# EXERCISE
The listing must be copied out in full and exactly; no images go with it.

** Opening RECORD SET block **

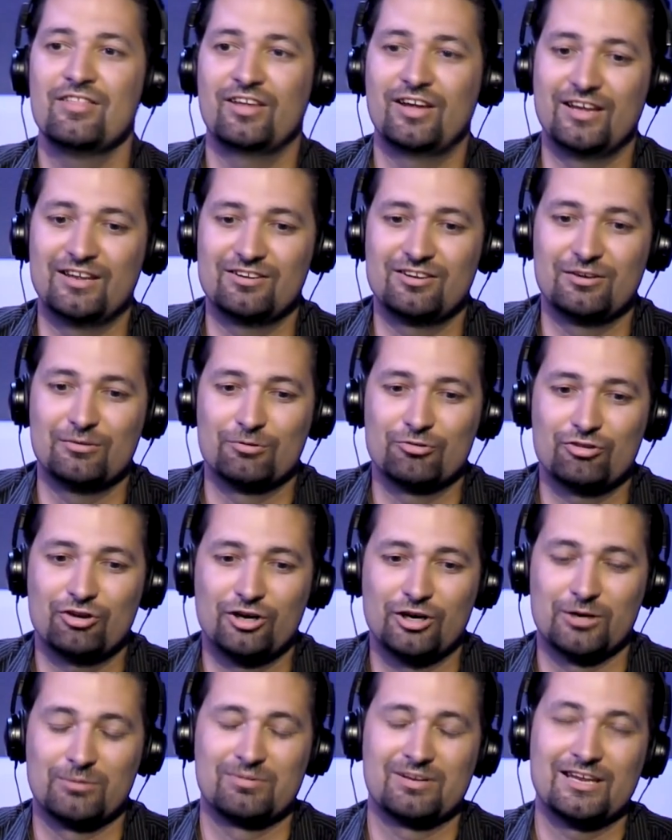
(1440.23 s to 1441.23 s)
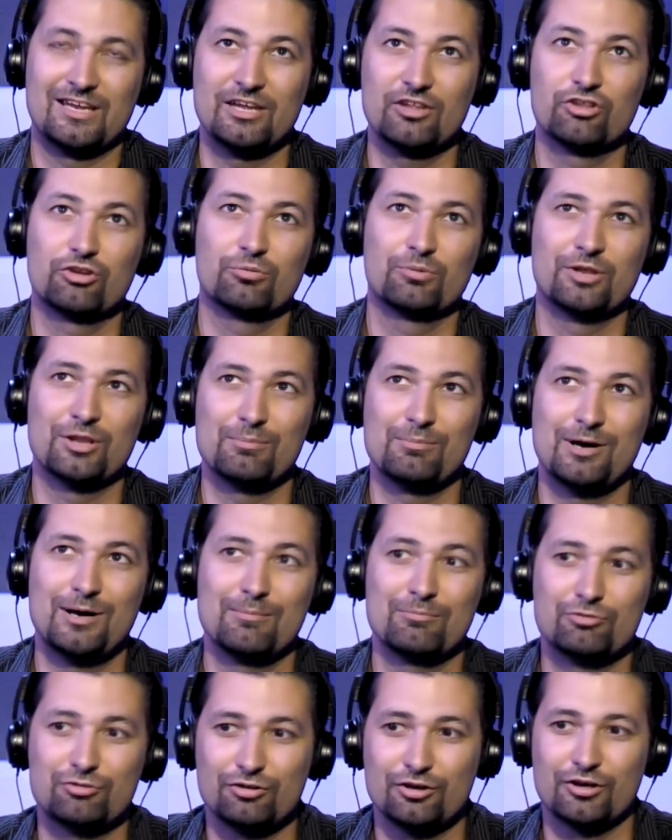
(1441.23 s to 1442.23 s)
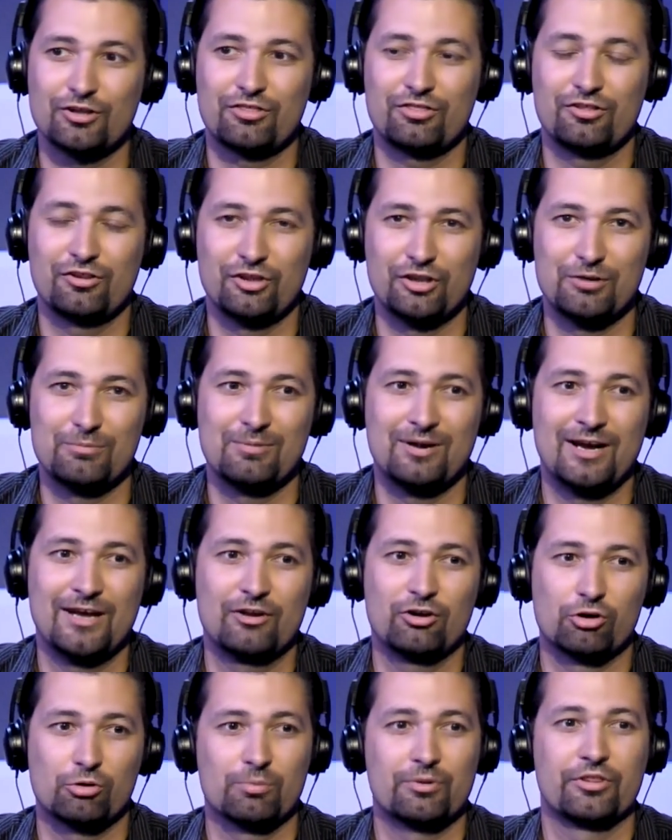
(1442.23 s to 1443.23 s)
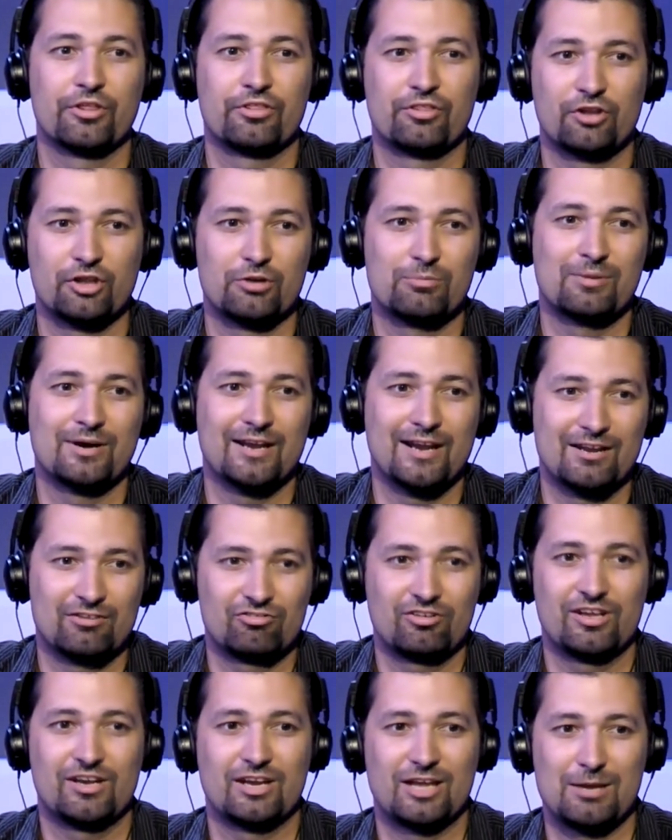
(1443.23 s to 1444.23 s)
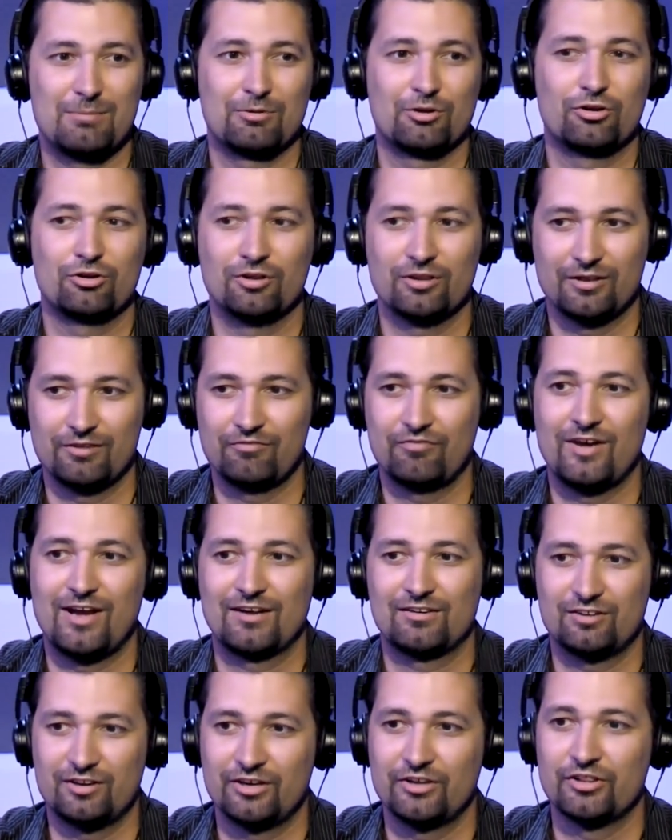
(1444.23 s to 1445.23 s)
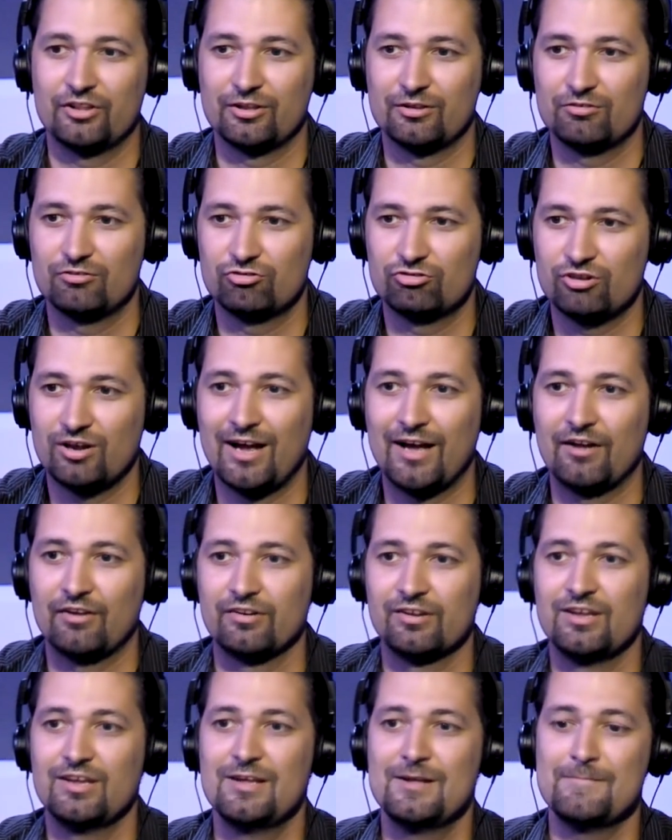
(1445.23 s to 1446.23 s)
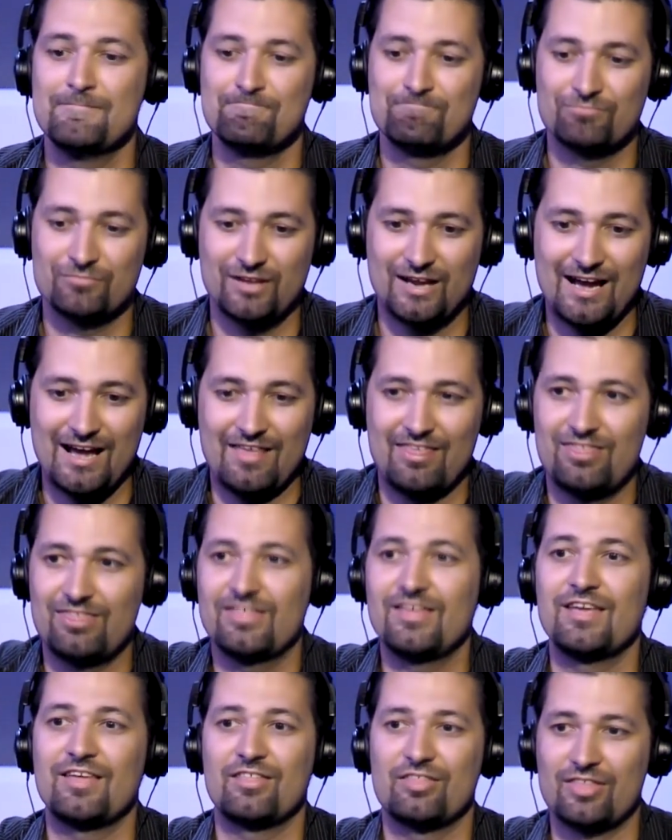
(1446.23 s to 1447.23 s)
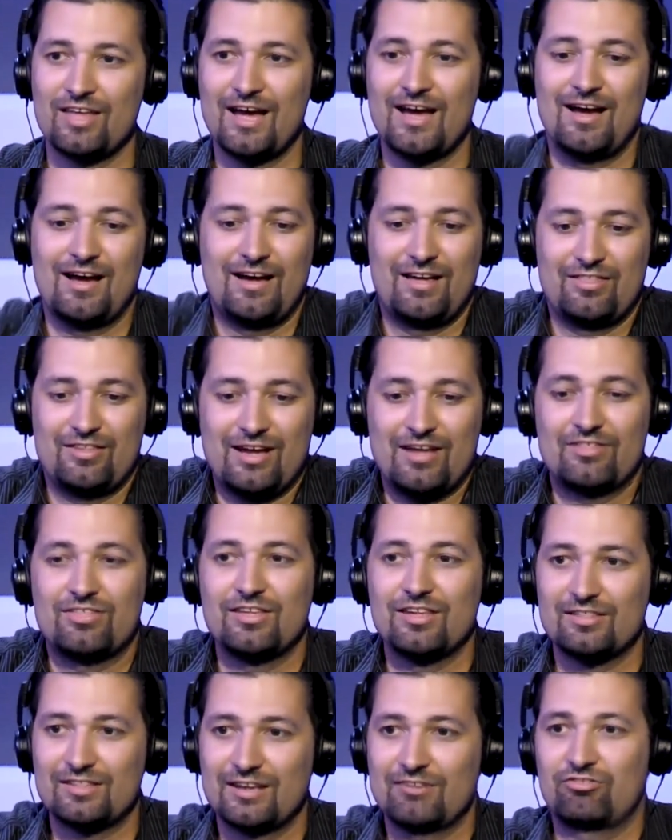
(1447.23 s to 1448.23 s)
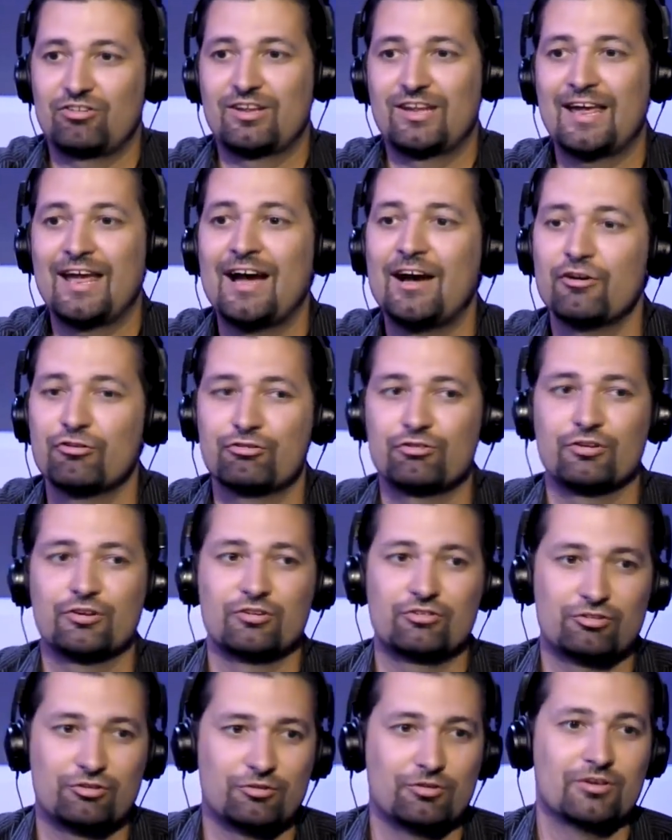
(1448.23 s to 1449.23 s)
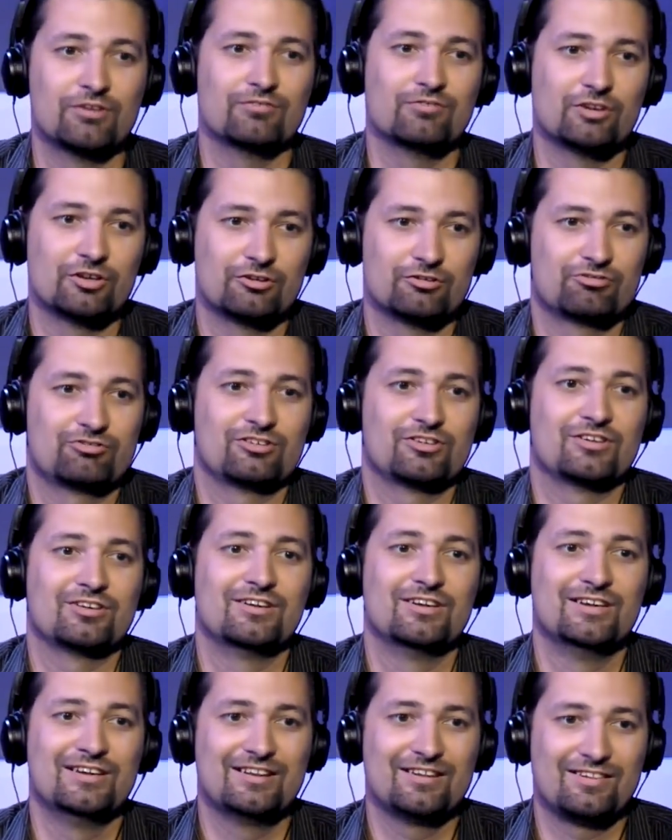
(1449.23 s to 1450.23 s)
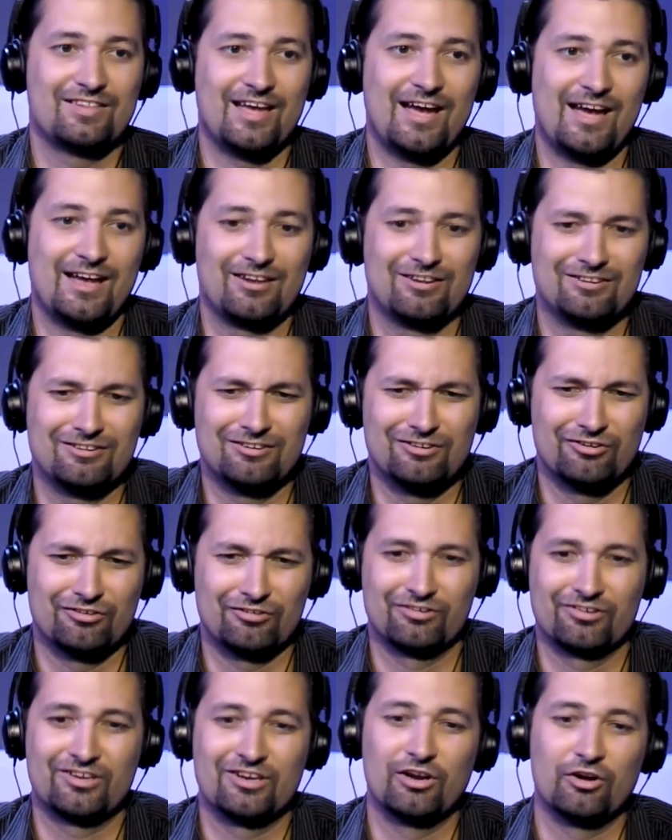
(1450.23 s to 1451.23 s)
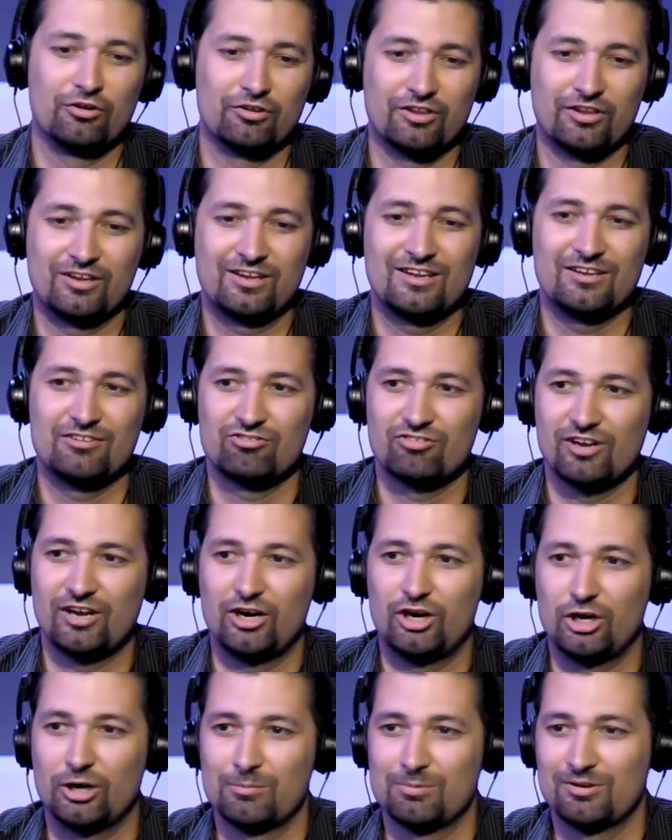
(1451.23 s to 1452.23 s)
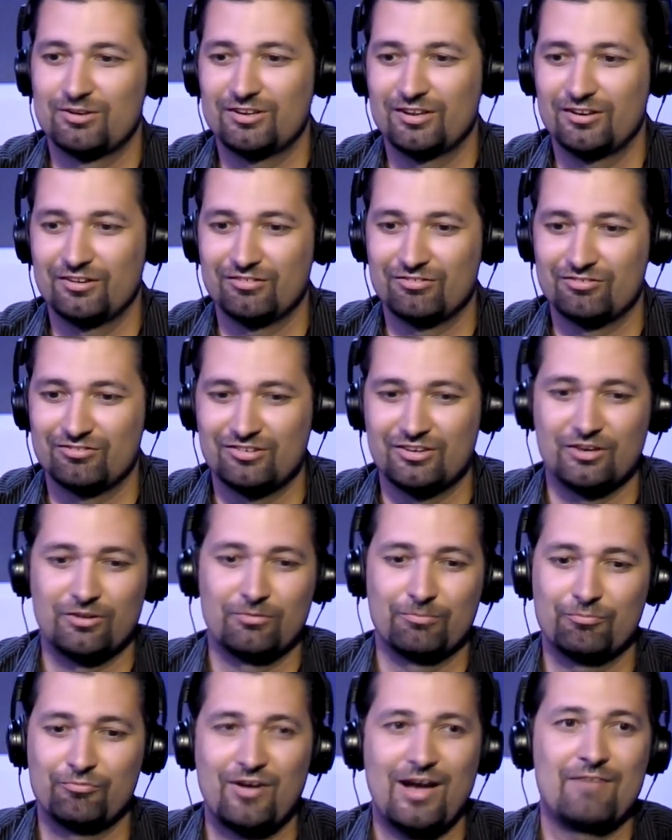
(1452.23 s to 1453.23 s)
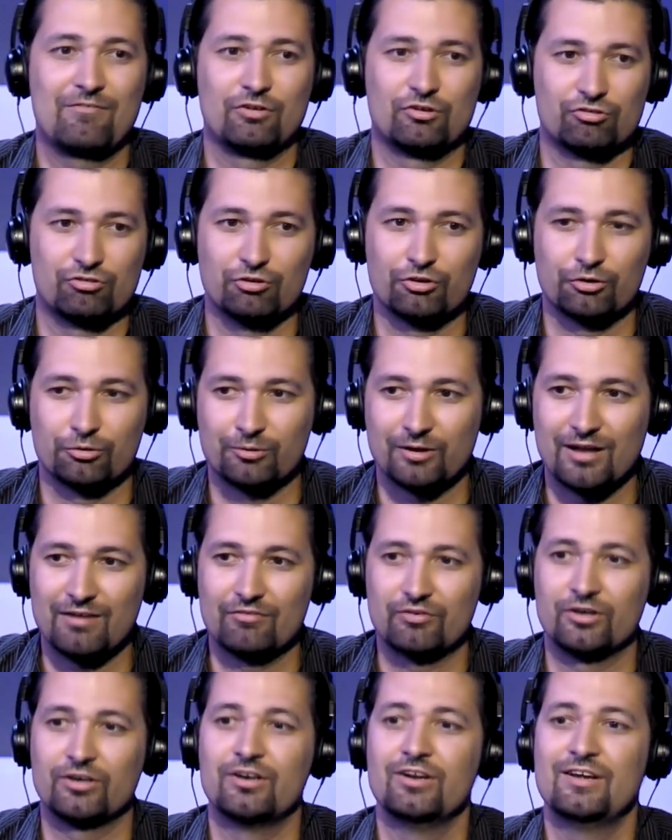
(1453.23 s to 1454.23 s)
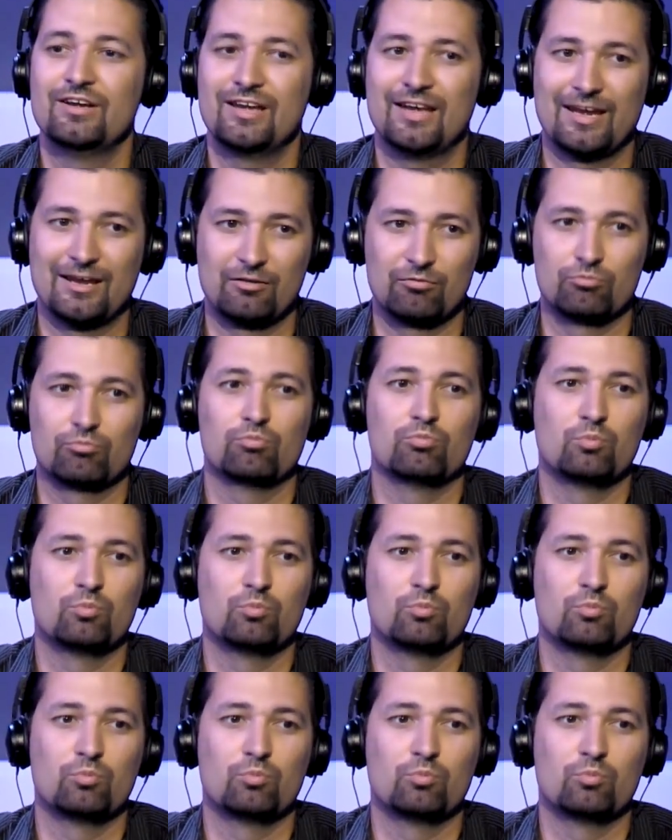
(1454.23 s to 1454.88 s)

that entity was harmed right. either when the mom took thalidomide or when the thalidomide actually had a chemical right. effect on the child. I think that I, I, think that's a counterintuitive notion that you're you know the kid's not harmed until he's you know five years old or whatever and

** Closing RECORD SET block **

# ANSWER TO THE PROBLEM
(1440.23 s to 1441.23 s)
(1441.23 s to 1442.23 s)
(1442.23 s to 1443.23 s)
(1443.23 s to 1444.23 s)
(1444.23 s to 1445.23 s)
(1445.23 s to 1446.23 s)
(1446.23 s to 1447.23 s)
(1447.23 s to 1448.23 s)
(1448.23 s to 1449.23 s)
(1449.23 s to 1450.23 s)
(1450.23 s to 1451.23 s)
(1451.23 s to 1452.23 s)
(1452.23 s to 1453.23 s)
(1453.23 s to 1454.23 s)
(1454.23 s to 1454.88 s)

that entity was harmed right. either when the mom took thalidomide or when the thalidomide actually had a chemical right. effect on the child. I think that I, I, think that's a counterintuitive notion that you're you know the kid's not harmed until he's you know five years old or whatever and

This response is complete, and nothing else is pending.